Activity →
What is needed is the full listing written out exactly, minus the pictures.

Top of Recorded data

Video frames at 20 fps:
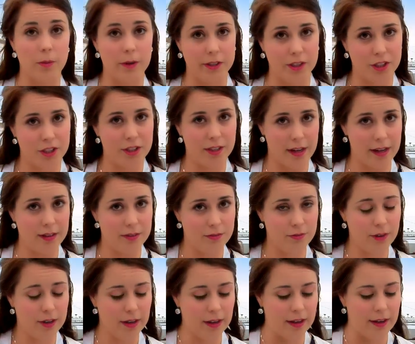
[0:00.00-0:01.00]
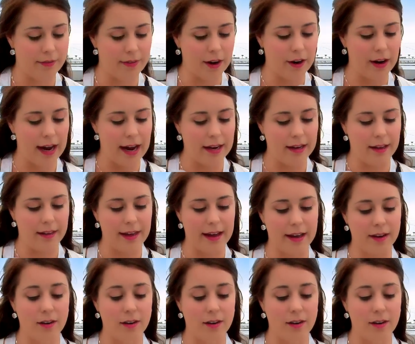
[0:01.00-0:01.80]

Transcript: which is really a very handy thing.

Bottom of Recorded data

Solution for this exercise →
Video frames at 20 fps:
[0:00.00-0:01.00]
[0:01.00-0:01.80]

Transcript: which is really a very handy thing.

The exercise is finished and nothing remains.